Hackers Returned Half Of The Stolen $600 Million Funds In The Massive Crypto Heist

Hackers stole cryptocurrencies worth more than $600 million from Poly Network, a decentralized finance platform that connects different blockchains, in one of the largest cryptocurrency theft in recent years. And the surprising part is that whoever stole the money returned nearly half of the filched assets.

Poly Network posted about the hack in a series of Twitter posts Tuesday. Blockchain security company SlowMist estimated that the stolen cryptocurrencies were priced over $610 million during the time. However, once the amount was stolen, the hackers began sending it to3 different crypto addresses.

The company serves as a blockchain platform letting users exchange different types of digital tokens together without the intrusion of any intermediaries. A blockchain is a ledger, or log, of every single transaction made of different cryptocurrencies such as Bitcoin. The ledger is distributed to all the users in the network to verify all new transactions when they occur, instead of being held by any single authority.

Poly network posted on Twitter that it had been sent back three cryptocurrencies, including $3.3m worth of Ethereum, $256m worth of Binance Smart Chain (BSC) and $1m worth of Polygon.

“The amount of money you hacked is the biggest in defi history,” Poly Network said in a tweet.

It happened when hackers sent a message etched into a cryptocurrency transaction to Poly Network saying they were “ready to return” the amount. The DeFi platform then responded with three crypto locations they wanted their money sent to.
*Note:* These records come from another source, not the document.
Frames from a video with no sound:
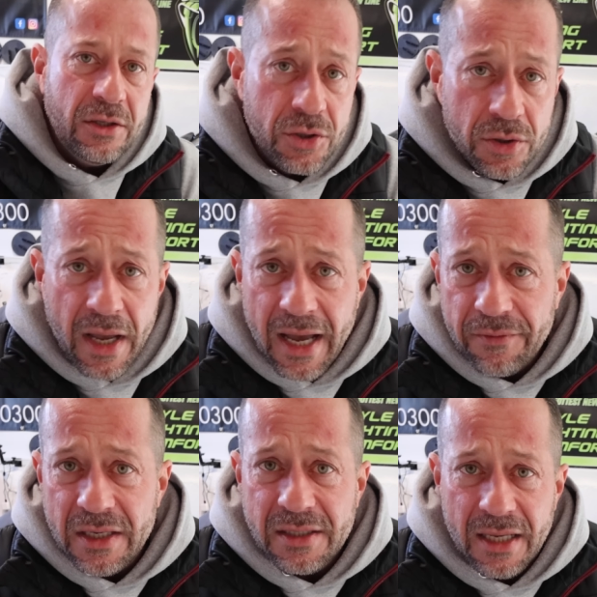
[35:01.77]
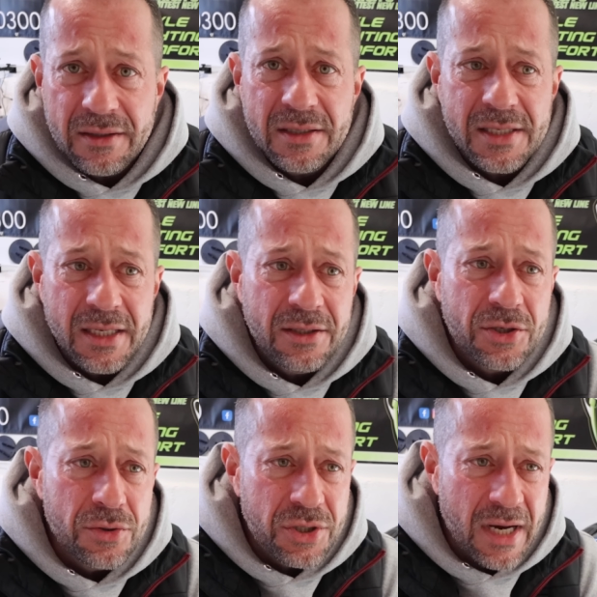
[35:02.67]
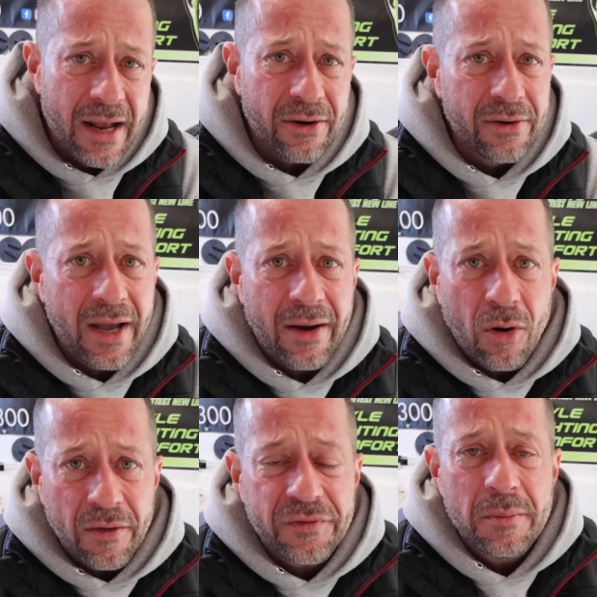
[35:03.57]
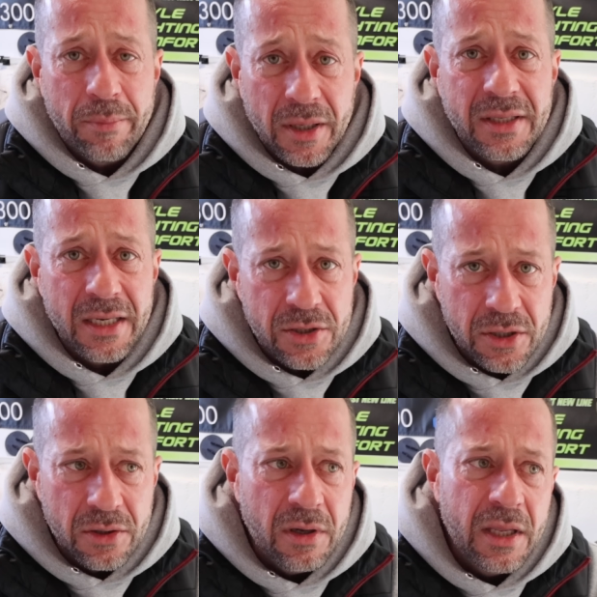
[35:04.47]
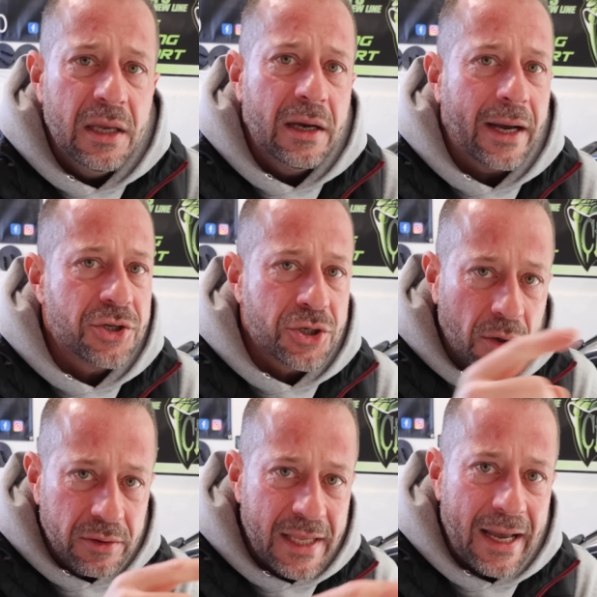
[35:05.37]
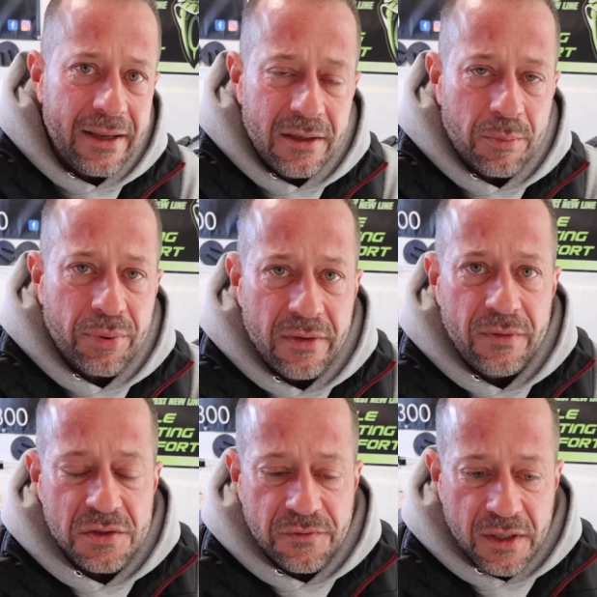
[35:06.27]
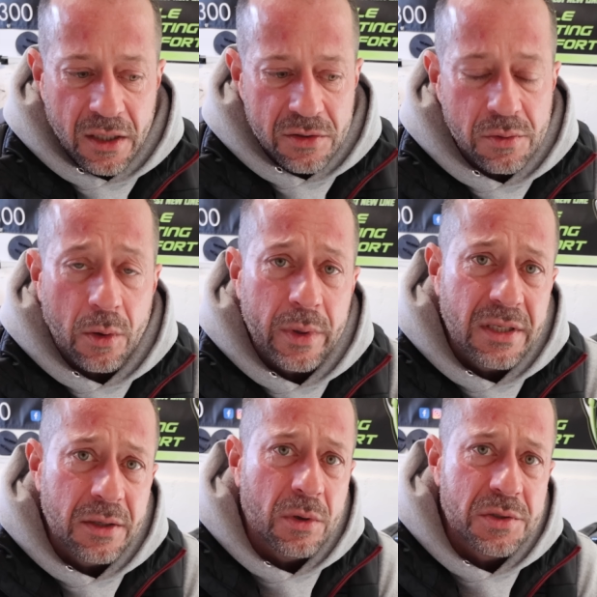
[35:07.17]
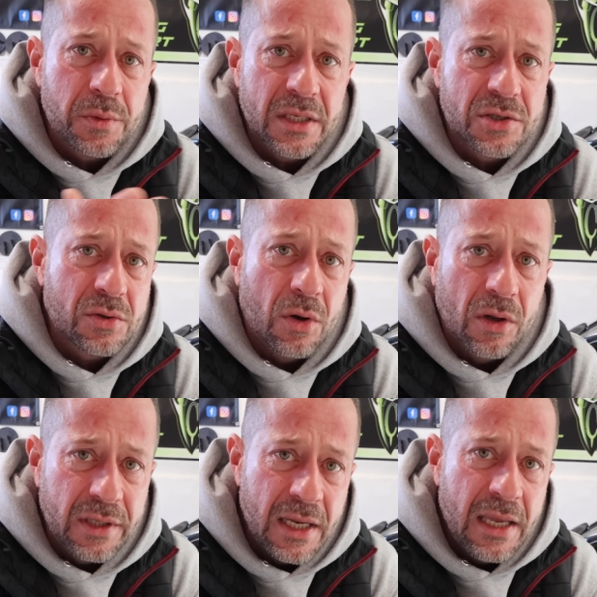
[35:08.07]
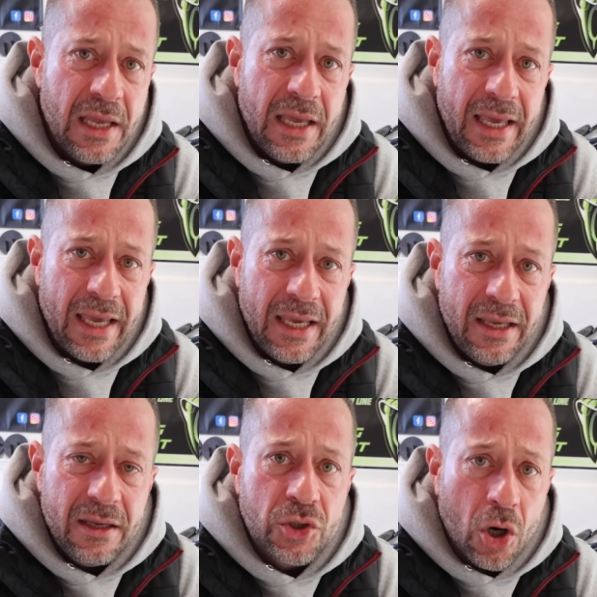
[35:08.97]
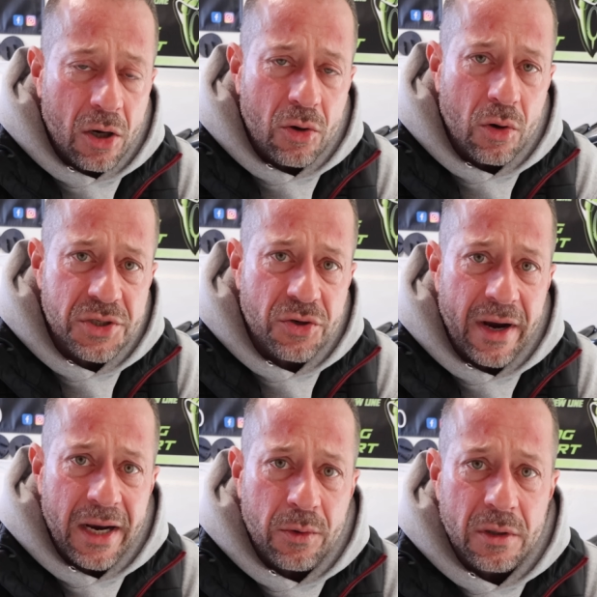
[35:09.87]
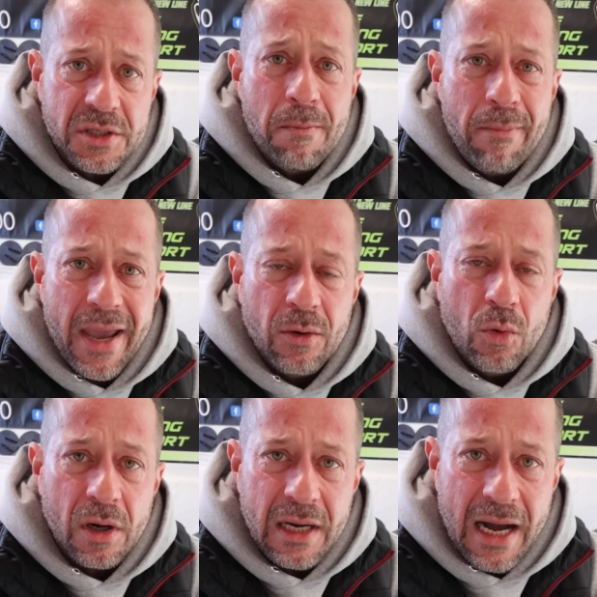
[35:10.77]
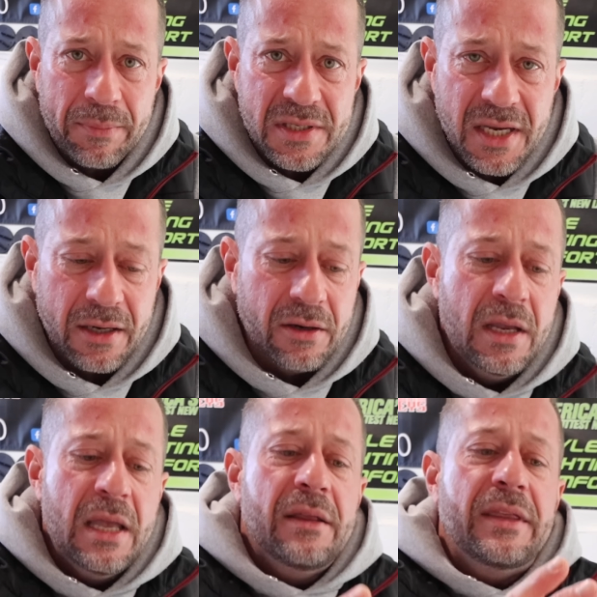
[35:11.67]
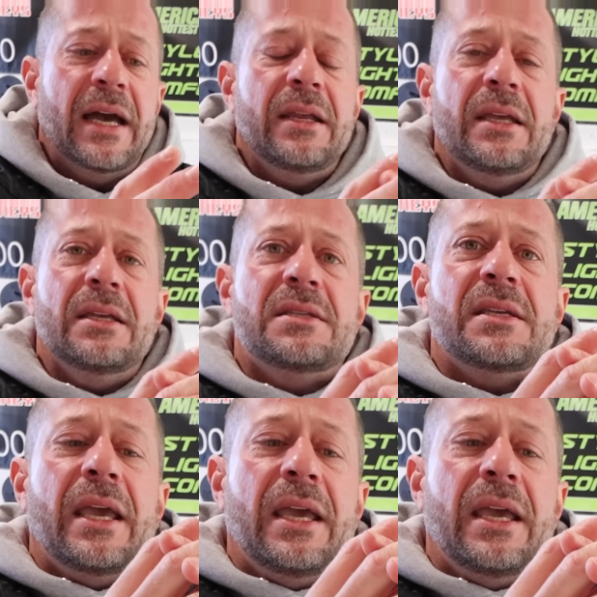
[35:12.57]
do have a tendency to shatter. Not often, but they do. I showed that in a previous video. So what we did was we installed a Dark Horse Crankworks Man of War compensator. That is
“I think this demonstrates that even if you can steal crypto-assets, laundering them and cashing out is extremely difficult, due to the transparency of the blockchain and the use of blockchain analytics,” Tom Robinson, chief scientist of blockchain analytics firm Elliptic, said via email.

“In this case, the hacker concluded that the safest option was just to return the stolen assets.”

The security firm SlowMist tweeted that its researchers had “grasped the attacker’s mailbox, IP, and device fingerprints” and are “tracking possible identity clues related to the Poly Network attacker.”

The researchers concluded that the theft was “likely to be a long-planned, organized and prepared attack.”

Poly Network has further asked the cryptocurrency exchanges to “blacklist tokens” linked to the hackers’ addresses to avoid future thefts. However, this little tale tells us how powerful hackers can be and how precarious the unregulated cryptocurrency world is. Anyone can dig a large fortune from under its nose, and they can’t even take action!